◆ **YOUR TASK**
Note how many lines of the material that follows include the string "with", and state only that number.

◆ **DATASET CONTENT**
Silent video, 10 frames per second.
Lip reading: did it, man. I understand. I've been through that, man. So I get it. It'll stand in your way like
...
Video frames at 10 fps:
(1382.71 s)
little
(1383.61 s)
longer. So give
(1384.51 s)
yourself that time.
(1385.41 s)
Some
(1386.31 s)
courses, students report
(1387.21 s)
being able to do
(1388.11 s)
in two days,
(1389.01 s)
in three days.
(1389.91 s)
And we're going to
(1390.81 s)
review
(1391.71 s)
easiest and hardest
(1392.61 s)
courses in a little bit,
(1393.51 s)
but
---
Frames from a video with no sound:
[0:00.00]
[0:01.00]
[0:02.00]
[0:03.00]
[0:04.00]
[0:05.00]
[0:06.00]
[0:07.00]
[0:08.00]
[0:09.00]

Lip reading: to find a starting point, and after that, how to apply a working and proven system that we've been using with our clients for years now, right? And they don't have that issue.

◆ **RESULT OF THE TASK**
2